Provided data:
*** Begin section ***
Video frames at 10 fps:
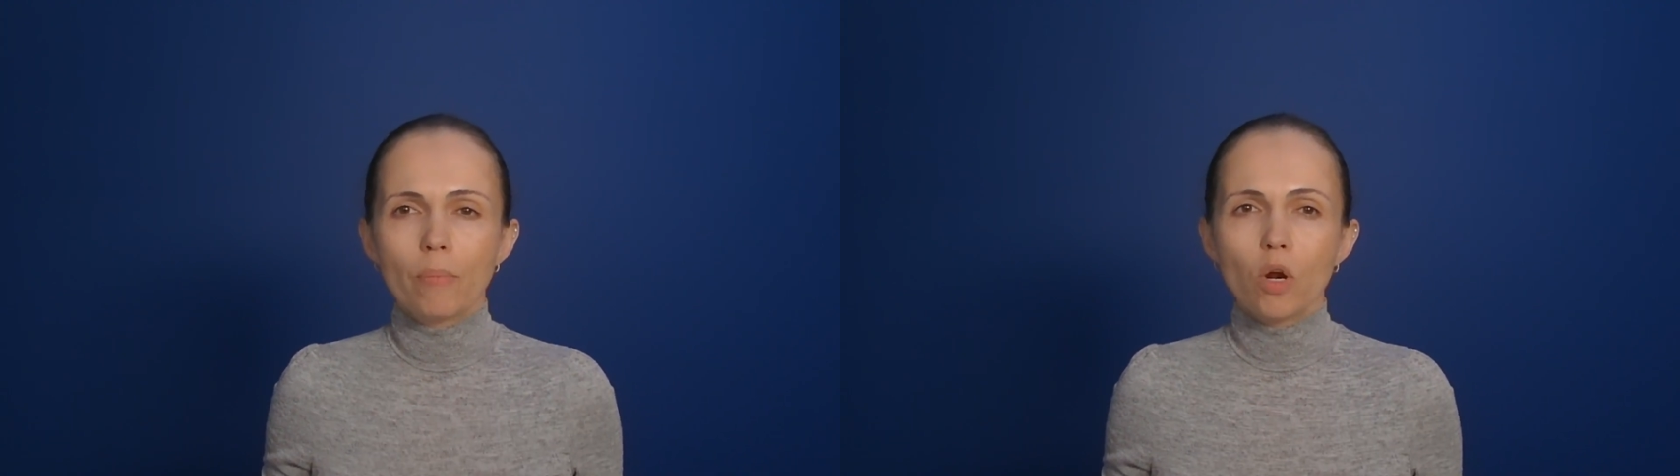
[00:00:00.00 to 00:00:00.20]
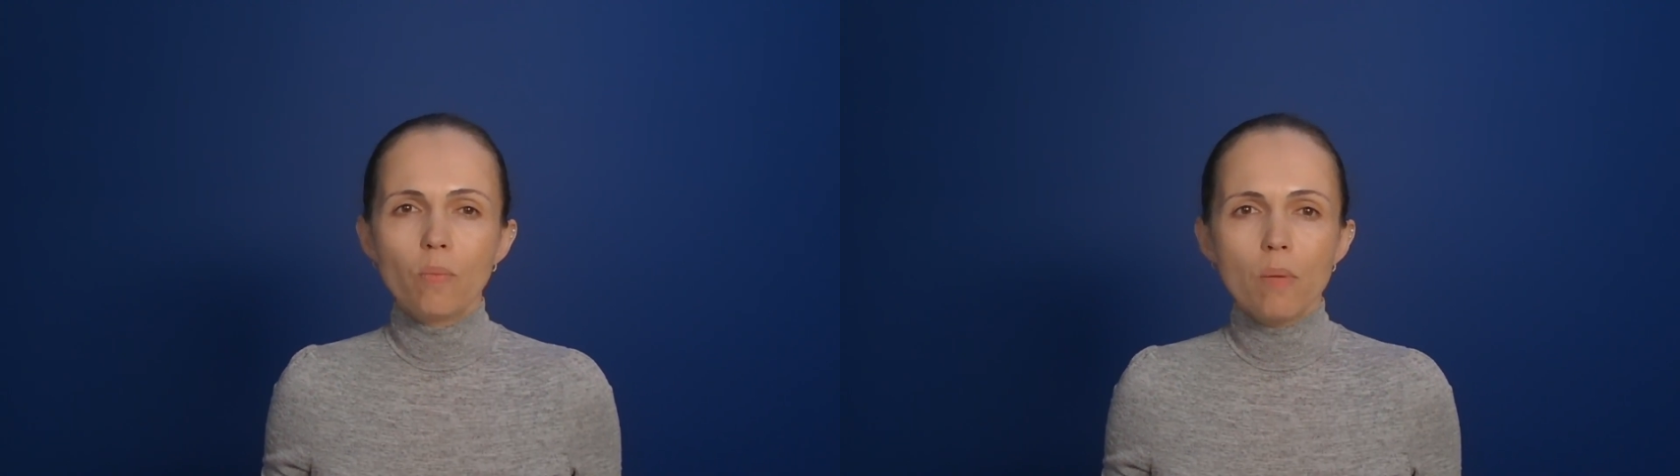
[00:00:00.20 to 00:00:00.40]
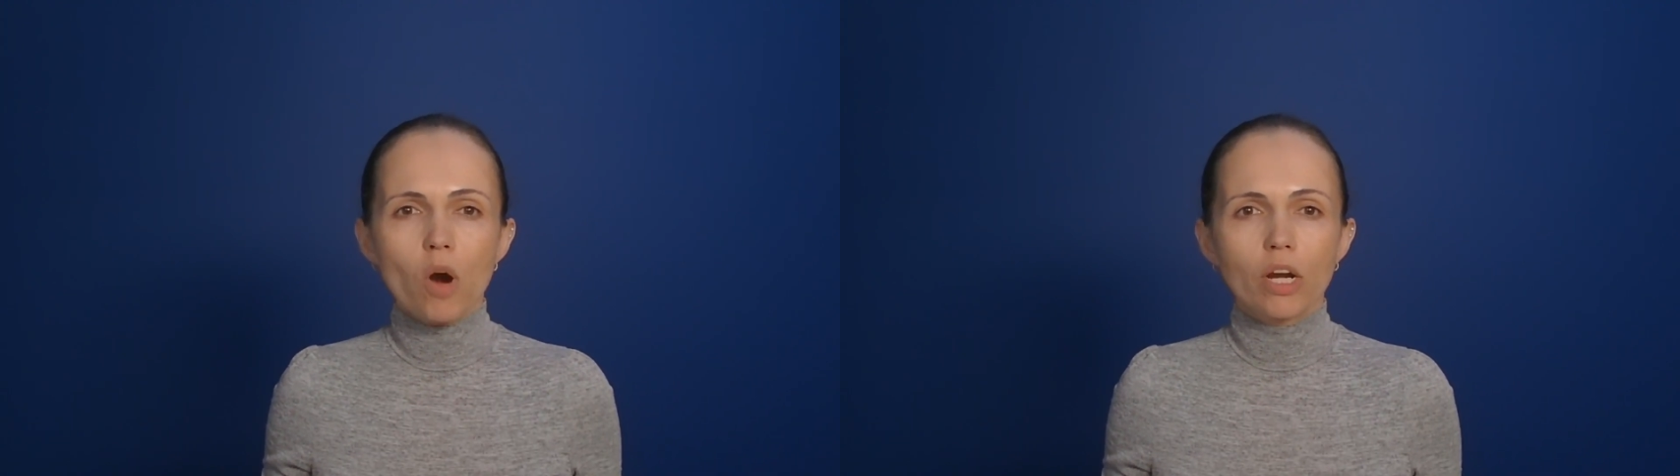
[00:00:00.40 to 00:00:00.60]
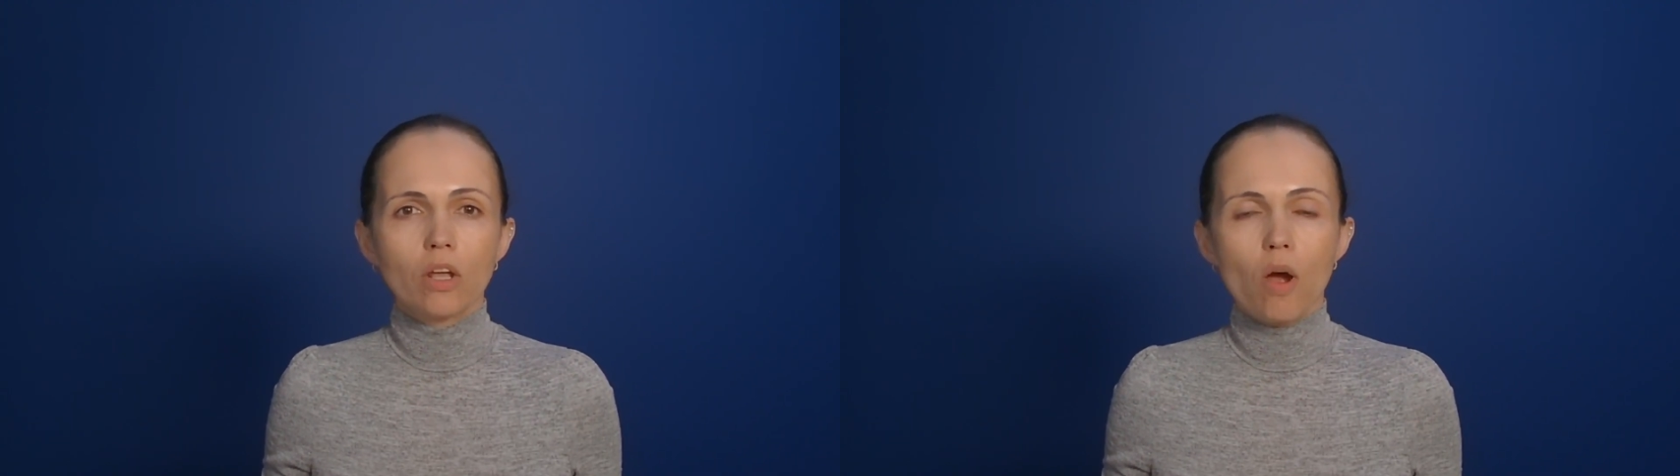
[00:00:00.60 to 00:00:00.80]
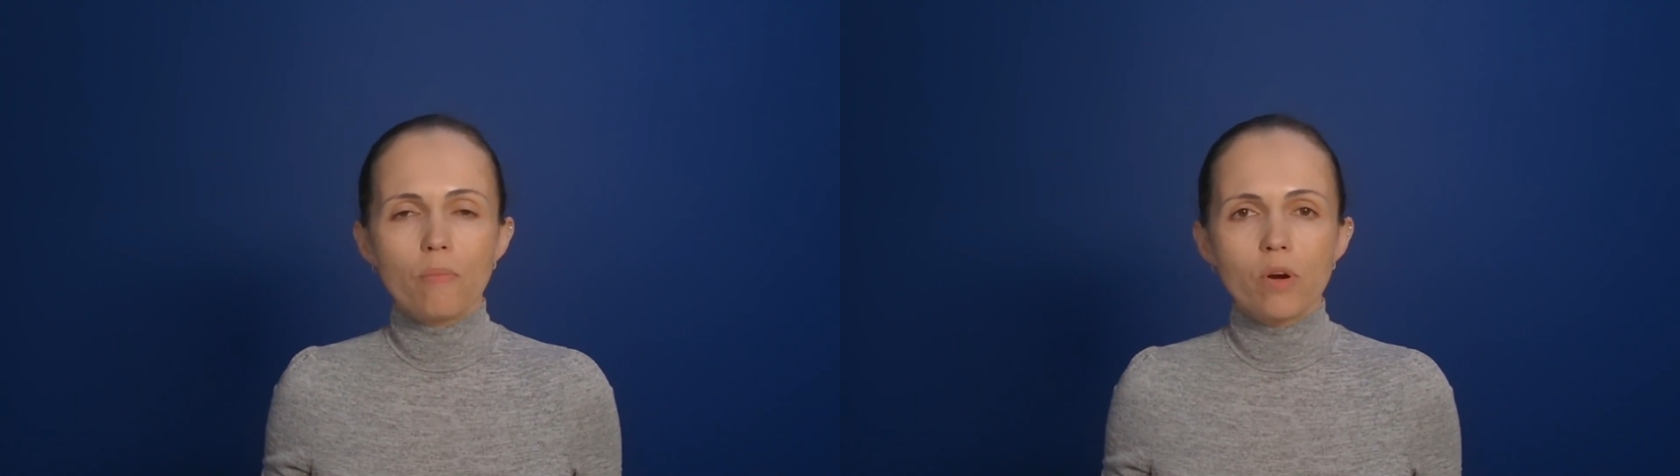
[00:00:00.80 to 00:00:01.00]
But open
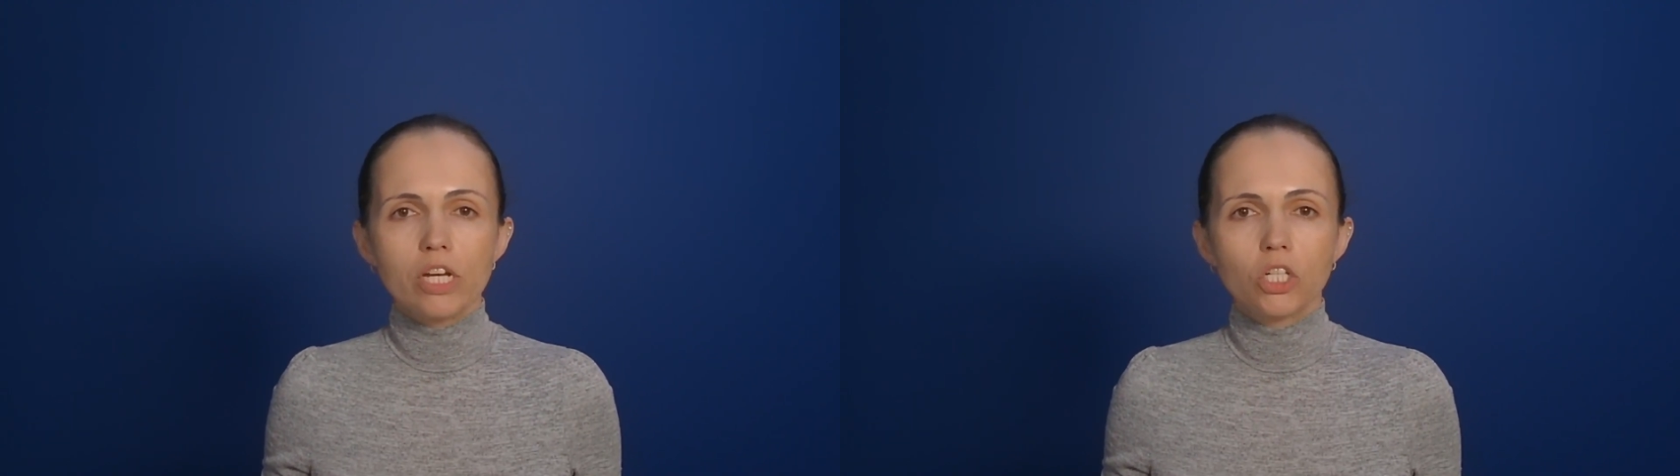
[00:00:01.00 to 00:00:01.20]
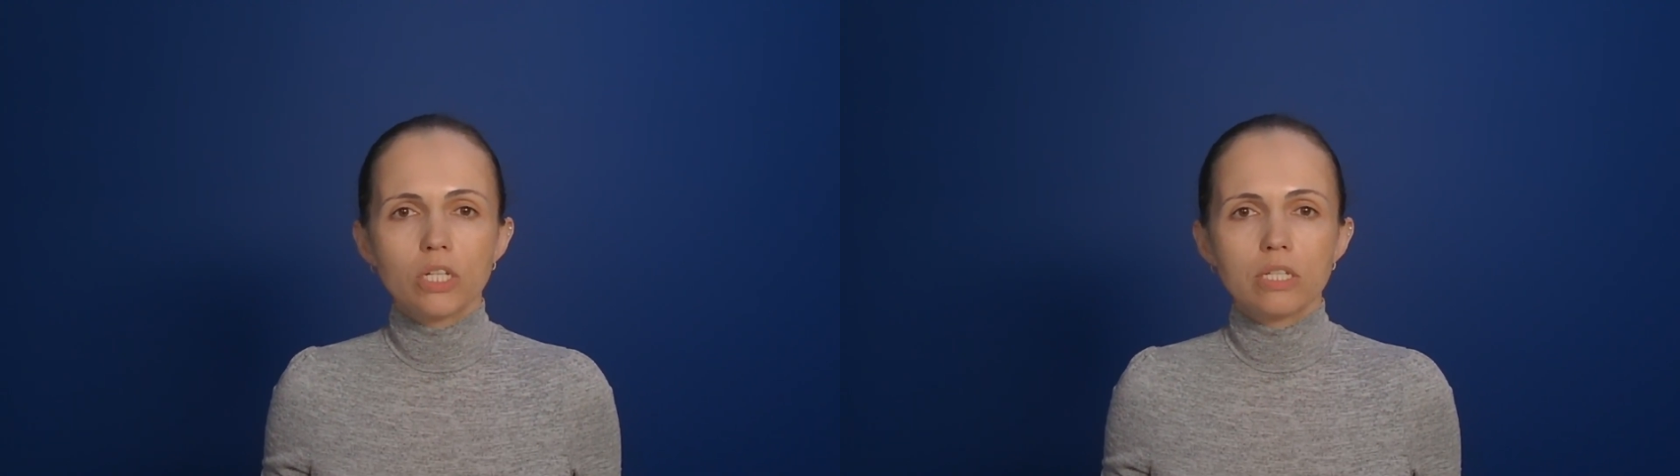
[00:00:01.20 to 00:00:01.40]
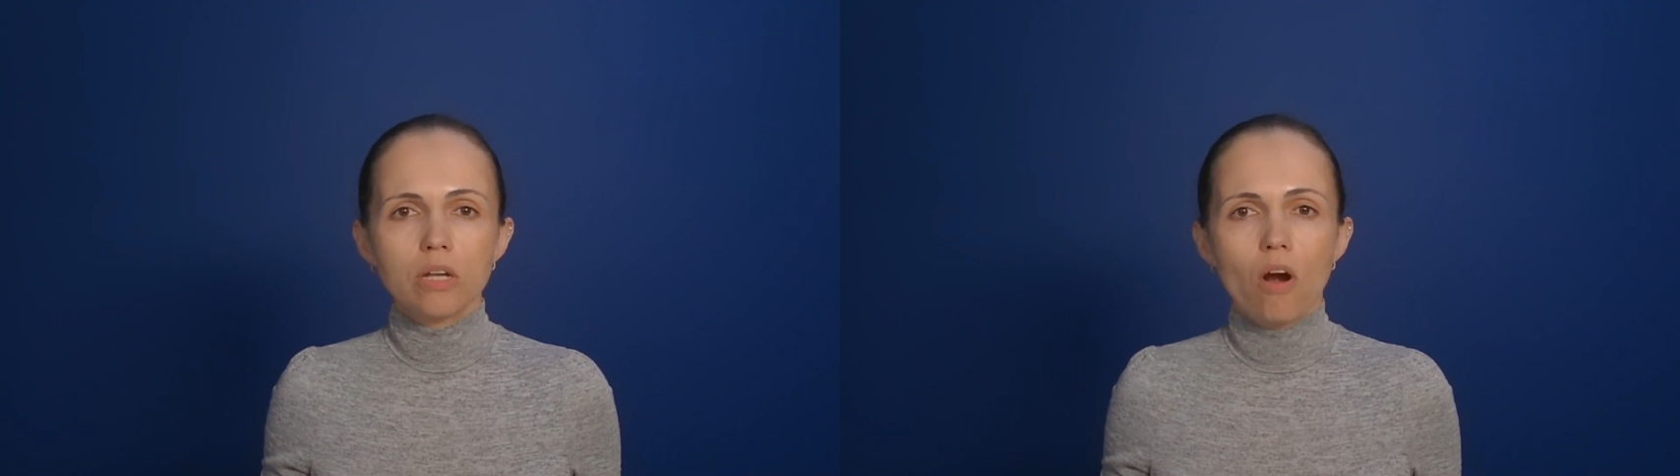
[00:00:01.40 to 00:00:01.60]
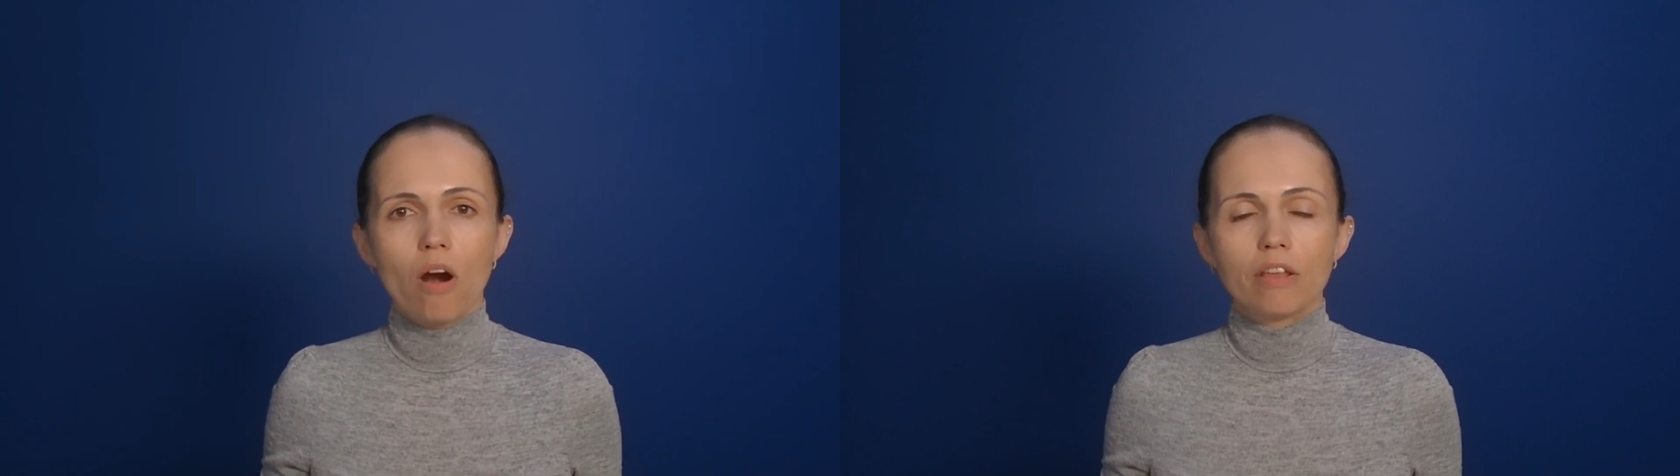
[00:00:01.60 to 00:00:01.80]
market operations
*** End section ***
Each entry above is to be restated exactly, without its images.

Solution below:
Video frames at 10 fps:
[00:00:00.00 to 00:00:00.20]
[00:00:00.20 to 00:00:00.40]
[00:00:00.40 to 00:00:00.60]
[00:00:00.60 to 00:00:00.80]
[00:00:00.80 to 00:00:01.00]
But open
[00:00:01.00 to 00:00:01.20]
[00:00:01.20 to 00:00:01.40]
[00:00:01.40 to 00:00:01.60]
[00:00:01.60 to 00:00:01.80]
market operations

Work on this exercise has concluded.